Bon, les accordailles étaient faites donc les deux familles étaient en faveur de ce mariage, et apparemment, la fiancée vivait déjà dans l'oustal de son promis...Le mariage était consommé avant  sa formalisation religieuse et civile (avec le consentement des deux familles, une "liberté" que nous n'avons connu qu'à la fin du XX° siècle)! 

Et le mariage n'est pas célébré ! Jean dicte son testament le 2 Juin 1809 devant M° Espaignac, après la naissance de Michelle, car il part "pour les armées de l'Empire", il est en âge d'être conscrit et ...pas marié, pas père de famille officiellement (il n'a pas reconnu Michelle)...

 

testament de T Madounet.PNG
 " et laisse le dit Teichenné testateur à Marie Laffont del Cardaÿre, fille seconde de Jean Lafffont del Cardaÿre, la jouissance et usufruit de tout et chacun des biens meubles, immeubles généralement quelconques et en quoi qu'ils puissent consister  qu'il laissera au jour de son décès, pour par elle en jouir jusqu'à ce qu'elle se marie seulement et en payer les charges créées et à créer, lègue et laisse le testateur à Michelle fille naturelle de la dite Marie Laffont une somme de 600 francs à elle payable sans intérêt deux ans après le décès du testateur si à cette époque la dite Michelle vit encore..."

 

 Ne vous inquiétez pas ! Jean reviendra puisqu'un fils naîtra chez lui au quartier du Magret le 17 Octobre 1810, le petit Jean :

   

° Jean Laffont enfant naturel 17-10-1810 Boussenac.PNG

 

 

Mais le couple n'est toujours pas marié même si les parents ne semblent pas s'en formaliser !

Après, bien sûr, je cherche un mariage qui légitimerait les enfants ; aussi bien dans les tables décennales que dans les registres (en cas d'oubli) aucune trace !

Alors, une question se pose : seraient-ils des adeptes de la Petite Eglise (des Petchets), pour eux, il était impossible de recevoir un sacrement d'un prêtre concordataire et, si possible, ils allaient se marier à Toulouse où il y avait quelques prêtres "non jureurs" mais ces mariages clansestins ne sont, à ma connaissance enregistrés nulle part ! Ils peuvent donc avoir satisfait aux désirs religieux de leurs familles sans que nous le sachions jamais...De  plus, nous sommes au début de l'Etat civil et nous avons vu le peu de cas que faisaient les Massatois de ces déclarations : cf actes d'état civil actes futiles 

 

Il faut remarquer aussi que, parmi les nombreux enfants de Pierre Loubet de Paule et Catherine Laffont del Cardaÿre, une de leur fille : Barbe a deux filles naturelles que je vous présente : Louise née le 1° Septembre 1844 à Massat

 

° Louise Loubet de Paule 1-9-1844 Massat.PNG

"acte de naissance de Loubet de Paule Louise née le jour d'hier à 11h du matin, fille naturelle de Barbe Loubet de Paule, non mariée, cultivatrice habitant à Massat. le sexe de l'enfant a été reconnu féminin ; premier témoin Galy Moulis Paul, âgé de 58 ans, brigadier forestier , second témoin Loubet de Paule Jean-Baptiste, âgé de 38 ans, menuisier habitant à Massat. sur la réquisition à nous faite pat Loubet de Paule Joseph, oncle de l'enfant ..."  

 

puis Marie le 5 Juillet 1848 :

 

° Marie Loubet de Paule 5-7-1848 Massat.PNG

 

Toutes deux naissent sans que le nom du père soit mentionné et sans la mention traditionnelle "de père inconnu". Et pourtant, il semble bien y avoir une acceptation familiale : ce sont les frères ou oncle, de Barbe qui vont déclarer leurs nièces.
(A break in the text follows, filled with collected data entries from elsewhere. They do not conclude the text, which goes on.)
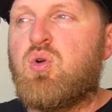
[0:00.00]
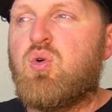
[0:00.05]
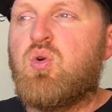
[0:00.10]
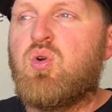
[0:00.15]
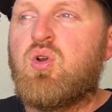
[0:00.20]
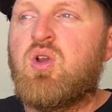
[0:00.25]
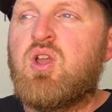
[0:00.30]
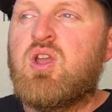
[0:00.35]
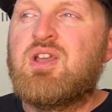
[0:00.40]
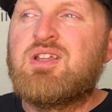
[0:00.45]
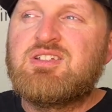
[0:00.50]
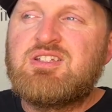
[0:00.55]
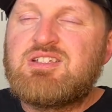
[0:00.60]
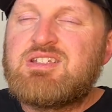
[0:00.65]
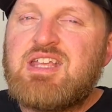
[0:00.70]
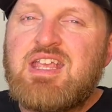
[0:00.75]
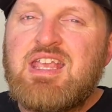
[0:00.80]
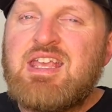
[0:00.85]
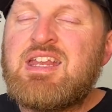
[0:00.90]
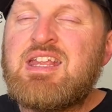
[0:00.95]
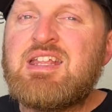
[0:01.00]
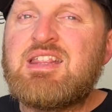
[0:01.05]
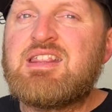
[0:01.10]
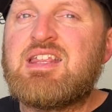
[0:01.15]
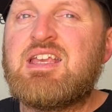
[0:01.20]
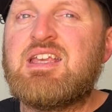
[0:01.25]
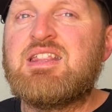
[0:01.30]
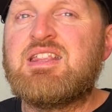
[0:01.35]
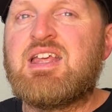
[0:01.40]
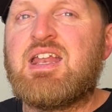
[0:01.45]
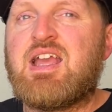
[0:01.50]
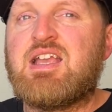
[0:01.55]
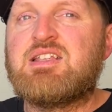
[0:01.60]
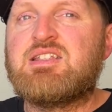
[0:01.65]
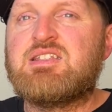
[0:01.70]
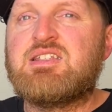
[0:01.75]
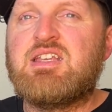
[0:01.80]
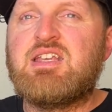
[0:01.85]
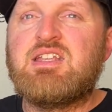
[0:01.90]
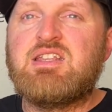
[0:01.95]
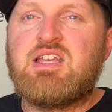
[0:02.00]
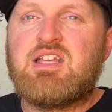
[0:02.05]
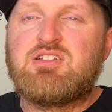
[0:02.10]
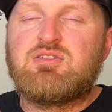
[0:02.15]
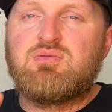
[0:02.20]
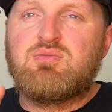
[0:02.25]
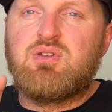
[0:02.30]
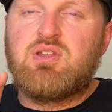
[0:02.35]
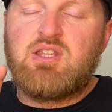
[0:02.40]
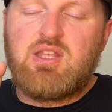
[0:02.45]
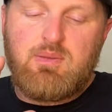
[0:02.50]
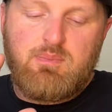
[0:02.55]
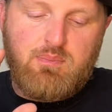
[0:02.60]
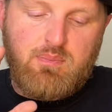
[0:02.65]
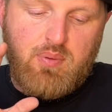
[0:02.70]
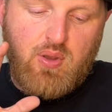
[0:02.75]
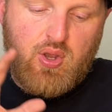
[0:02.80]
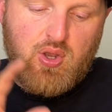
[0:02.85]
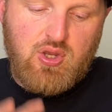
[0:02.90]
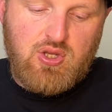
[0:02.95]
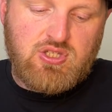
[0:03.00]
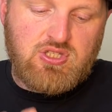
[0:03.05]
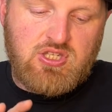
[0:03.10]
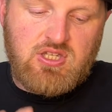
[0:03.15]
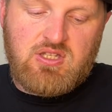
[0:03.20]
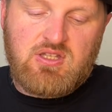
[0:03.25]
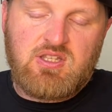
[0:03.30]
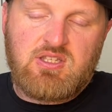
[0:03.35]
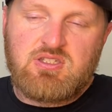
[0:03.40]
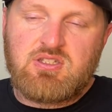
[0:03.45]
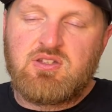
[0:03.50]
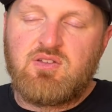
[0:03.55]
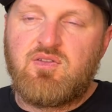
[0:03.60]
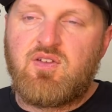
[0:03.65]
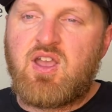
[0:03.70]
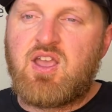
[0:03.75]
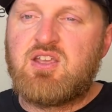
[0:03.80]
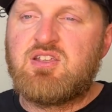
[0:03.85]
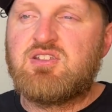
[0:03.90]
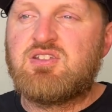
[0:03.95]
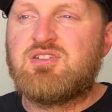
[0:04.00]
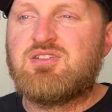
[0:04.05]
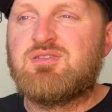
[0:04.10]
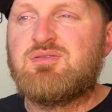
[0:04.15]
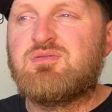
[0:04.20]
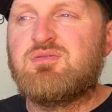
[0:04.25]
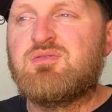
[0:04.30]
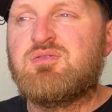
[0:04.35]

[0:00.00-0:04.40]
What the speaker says: or just anything that I see that's really pushing this device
Même si le nom du "patriarche" et diacre des Petchets n'apparaît pas nomémment dans les actes, il doit, sinon approuver, au moins tolérer.
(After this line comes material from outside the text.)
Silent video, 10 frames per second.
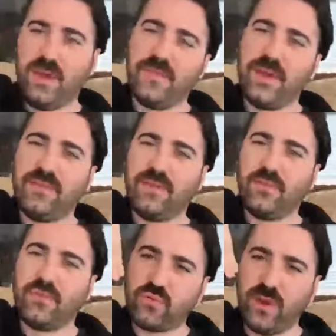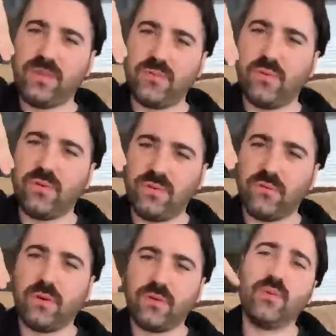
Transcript: facing straight towards the source,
Il est possible aussi que la famille du compagnon de Barbe n'adhère pas aux idées des Petchets et ait mis son veto au mariage et même à la mention du nom du père, la vallée de Massat est un microcosme où tous se connaissent... en 1844 et 1848, nul n'ignorait qui était le compagnon de Barbe mais nous , nous ne saurons jamais!